**Exercise**: Omit all pictures, then print the entries exactly.

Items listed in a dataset
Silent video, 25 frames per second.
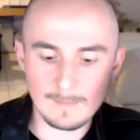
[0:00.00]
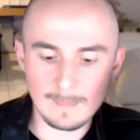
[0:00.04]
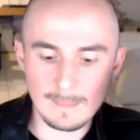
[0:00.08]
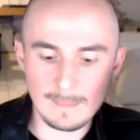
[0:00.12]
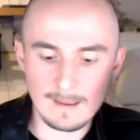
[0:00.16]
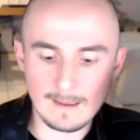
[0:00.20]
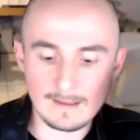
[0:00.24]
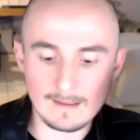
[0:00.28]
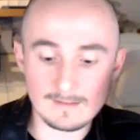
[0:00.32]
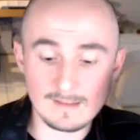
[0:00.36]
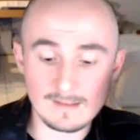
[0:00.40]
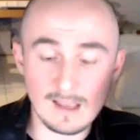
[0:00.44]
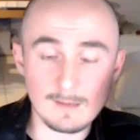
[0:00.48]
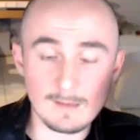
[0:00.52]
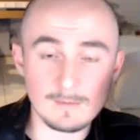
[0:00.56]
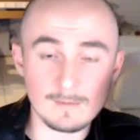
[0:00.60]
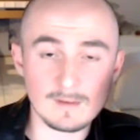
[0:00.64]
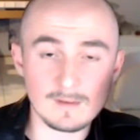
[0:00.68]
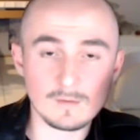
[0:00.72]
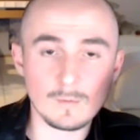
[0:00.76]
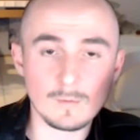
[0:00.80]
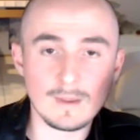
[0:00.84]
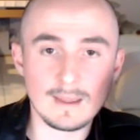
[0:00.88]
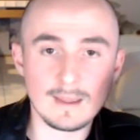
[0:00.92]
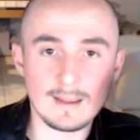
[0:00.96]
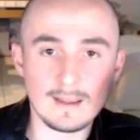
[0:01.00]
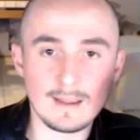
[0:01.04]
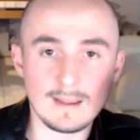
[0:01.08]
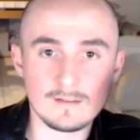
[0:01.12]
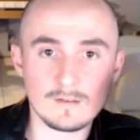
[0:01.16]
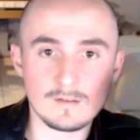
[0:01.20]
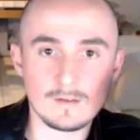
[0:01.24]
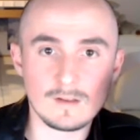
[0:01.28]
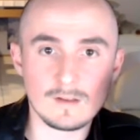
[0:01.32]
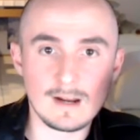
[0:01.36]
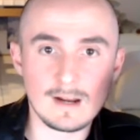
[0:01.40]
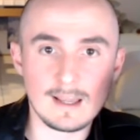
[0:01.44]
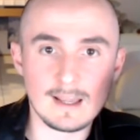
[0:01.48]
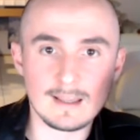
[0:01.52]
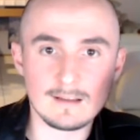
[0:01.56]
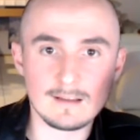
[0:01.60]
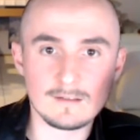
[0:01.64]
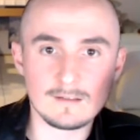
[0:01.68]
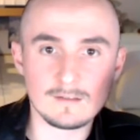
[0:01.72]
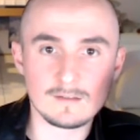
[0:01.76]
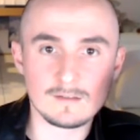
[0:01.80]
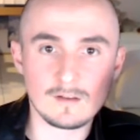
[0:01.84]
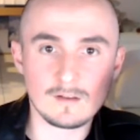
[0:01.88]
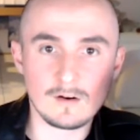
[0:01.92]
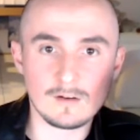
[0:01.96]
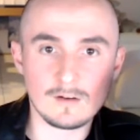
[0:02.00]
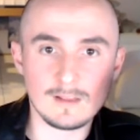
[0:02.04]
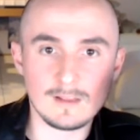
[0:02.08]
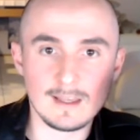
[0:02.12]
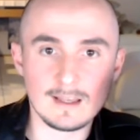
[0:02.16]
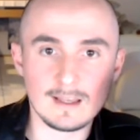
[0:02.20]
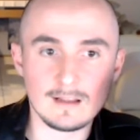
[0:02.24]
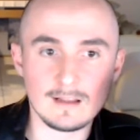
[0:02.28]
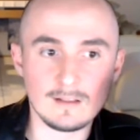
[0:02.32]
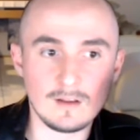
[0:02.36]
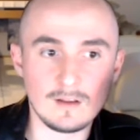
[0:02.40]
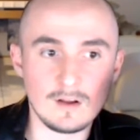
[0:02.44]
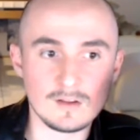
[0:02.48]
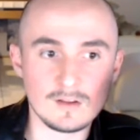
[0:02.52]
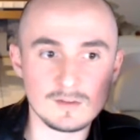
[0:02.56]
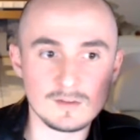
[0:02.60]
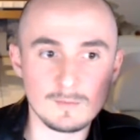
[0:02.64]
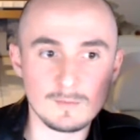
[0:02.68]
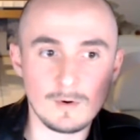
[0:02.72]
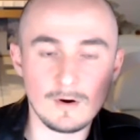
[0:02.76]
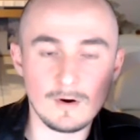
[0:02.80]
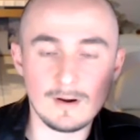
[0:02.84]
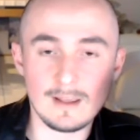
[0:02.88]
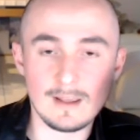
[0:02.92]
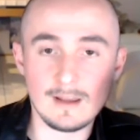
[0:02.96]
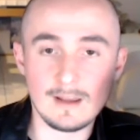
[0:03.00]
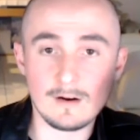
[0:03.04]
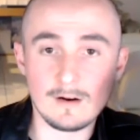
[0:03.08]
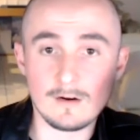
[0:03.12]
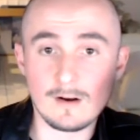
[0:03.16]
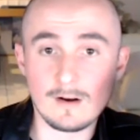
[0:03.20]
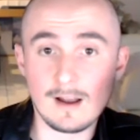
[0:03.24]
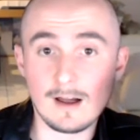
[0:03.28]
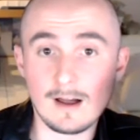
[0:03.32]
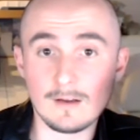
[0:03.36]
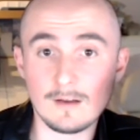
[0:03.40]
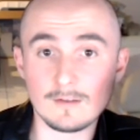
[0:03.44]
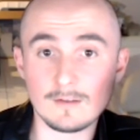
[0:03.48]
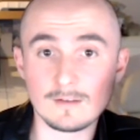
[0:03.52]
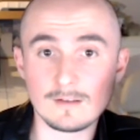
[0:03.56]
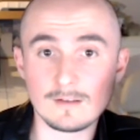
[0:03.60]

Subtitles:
has time this weekend so that I can start like a launch party at her house.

**Result for this task**:
Silent video, 25 frames per second.
[0:00.00]
[0:00.04]
[0:00.08]
[0:00.12]
[0:00.16]
[0:00.20]
[0:00.24]
[0:00.28]
[0:00.32]
[0:00.36]
[0:00.40]
[0:00.44]
[0:00.48]
[0:00.52]
[0:00.56]
[0:00.60]
[0:00.64]
[0:00.68]
[0:00.72]
[0:00.76]
[0:00.80]
[0:00.84]
[0:00.88]
[0:00.92]
[0:00.96]
[0:01.00]
[0:01.04]
[0:01.08]
[0:01.12]
[0:01.16]
[0:01.20]
[0:01.24]
[0:01.28]
[0:01.32]
[0:01.36]
[0:01.40]
[0:01.44]
[0:01.48]
[0:01.52]
[0:01.56]
[0:01.60]
[0:01.64]
[0:01.68]
[0:01.72]
[0:01.76]
[0:01.80]
[0:01.84]
[0:01.88]
[0:01.92]
[0:01.96]
[0:02.00]
[0:02.04]
[0:02.08]
[0:02.12]
[0:02.16]
[0:02.20]
[0:02.24]
[0:02.28]
[0:02.32]
[0:02.36]
[0:02.40]
[0:02.44]
[0:02.48]
[0:02.52]
[0:02.56]
[0:02.60]
[0:02.64]
[0:02.68]
[0:02.72]
[0:02.76]
[0:02.80]
[0:02.84]
[0:02.88]
[0:02.92]
[0:02.96]
[0:03.00]
[0:03.04]
[0:03.08]
[0:03.12]
[0:03.16]
[0:03.20]
[0:03.24]
[0:03.28]
[0:03.32]
[0:03.36]
[0:03.40]
[0:03.44]
[0:03.48]
[0:03.52]
[0:03.56]
[0:03.60]

Subtitles:
has time this weekend so that I can start like a launch party at her house.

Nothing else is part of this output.